AI Tooling
Goose vs. GitHub Copilot: which agent actually ships code?
· 5 min read · By Jon Jovinsson
If you are trying to decide between Goose (Block's open-source on-machine coding agent) and GitHub Copilot for real engineering work in 2026, the honest answer is they are not the same class of tool. Copilot autocompletes. Goose ships. Copilot sits inside your editor and predicts the next few lines. Goose sits on your machine, takes a high-level goal, plans the steps, calls tools, runs commands, and comes back when the task is done. Both are useful. Both earn their place. They just do different jobs.
What each one is actually doing
GitHub Copilot is an inline completion tool. You type, it predicts. The latest version has a chat panel and can operate on a selection or a file, but the shape of the interaction is you writing code and Copilot accelerating each keystroke. It is excellent at this. For day-to-day grinding through known patterns, it saves real time and the friction is near zero.

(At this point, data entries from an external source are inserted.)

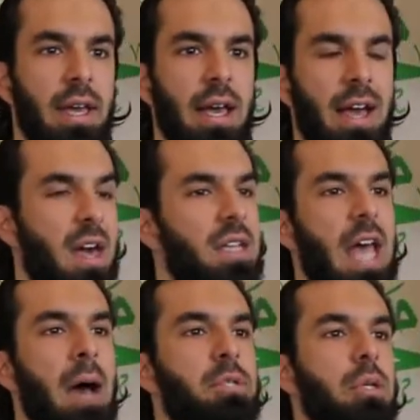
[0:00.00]
And that is
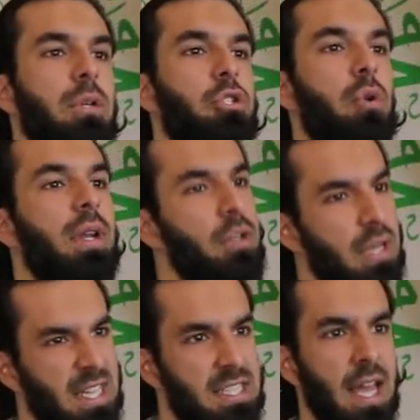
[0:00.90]
absolutely true. And you
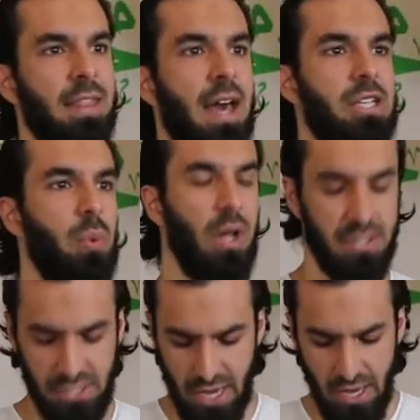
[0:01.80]
can extend that as well and
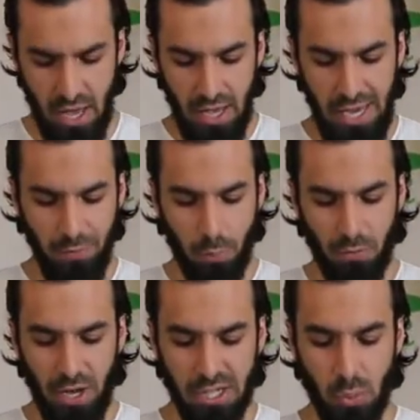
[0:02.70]
say, Evil
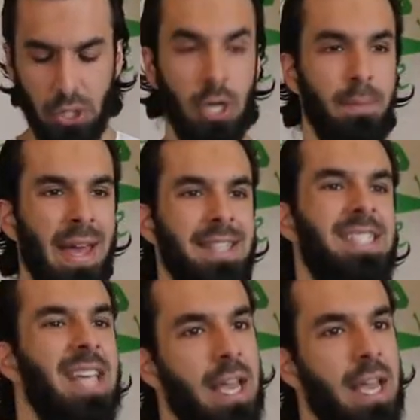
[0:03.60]
prevails when good men say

Goose is an agent. You tell it what you want, it decides what to do. Read these files. Run that test. Modify this module. Check if it compiles. Open a PR. It runs locally, which means your code and your credentials do not leave your machine, and it connects to external systems through MCP (Model Context Protocol) servers. Under the hood it is driving a frontier model (recent OpenAI releases run well, as do Claude and Gemini) through a loop of tool calls until the goal is reached or it gets stuck.
Where Copilot still wins
When you already know what you want to write and you just want to type it faster, Copilot is unbeatable. Boilerplate. Test scaffolds. Predictable refactors. Moving a function from one file to another. The loop is so tight that there is no cognitive cost to using it. You are always in control and the model is always a suggestion away from a keystroke. For a senior engineer who is steering every line, Copilot is still the better tool for the inner loop.
Where Goose wins
Anywhere the task is bigger than a single file and you are willing to delegate. A three-step bug fix across a service, a test suite, and a config. Writing a new endpoint end to end, including the types, the handler, the test, and the doc. Upgrading a dependency across a monorepo. Goose can hold the whole task in its head (and the filesystem), plan the steps, and execute them with you watching the trace. When it works it saves a morning. When it does not, you read the trace, fix the context, and try again.
The local-first design is the feature that matters most for serious engineering work. Your codebase does not leave your box. Your env vars do not leave your box. The agent runs shell commands in your shell, against your repo, using your git config. For Australian businesses with compliance concerns (financial services, health, anything under the Privacy Act) this is a different risk profile from a cloud-hosted agent, and it is usually the easier one to get approved.
The MCP point nobody else is making
Goose uses MCP as its tool-extension protocol. That means the same agent that edits your code can also query your database, post to Slack, open tickets in Linear, or hit an internal admin API, just by adding an MCP server. Copilot does not have a comparable extension story. If you are an engineering team that lives inside three or four internal tools, Goose becomes more valuable every time you add an MCP integration. Copilot does not get better when you add tools, because that is not what it is for.
What we actually use
We use both. Copilot runs inside the editor all day. Goose gets called when a task is too big to type and too boring to steer line by line. There is no world in which these compete directly. The interesting question is not Goose vs Copilot. It is whether your team has figured out when to reach for the autocomplete and when to reach for the agent. Teams that know the difference ship faster than teams that treat everything as an autocomplete problem.
The short version
- →Copilot: inner loop, line-by-line, senior engineer is steering every keystroke
- →Goose: outer loop, task-level, engineer delegates and reviews the trace
- →Copilot shines on boilerplate, scaffolds, and known patterns
- →Goose shines on multi-file changes, cross-repo refactors, and long tasks
- →Goose is local-first and MCP-native (matters for compliance and for tool-heavy teams)
- →Both are additive, not alternatives. Use Copilot inside the editor, reach for Goose when the work is too big to type.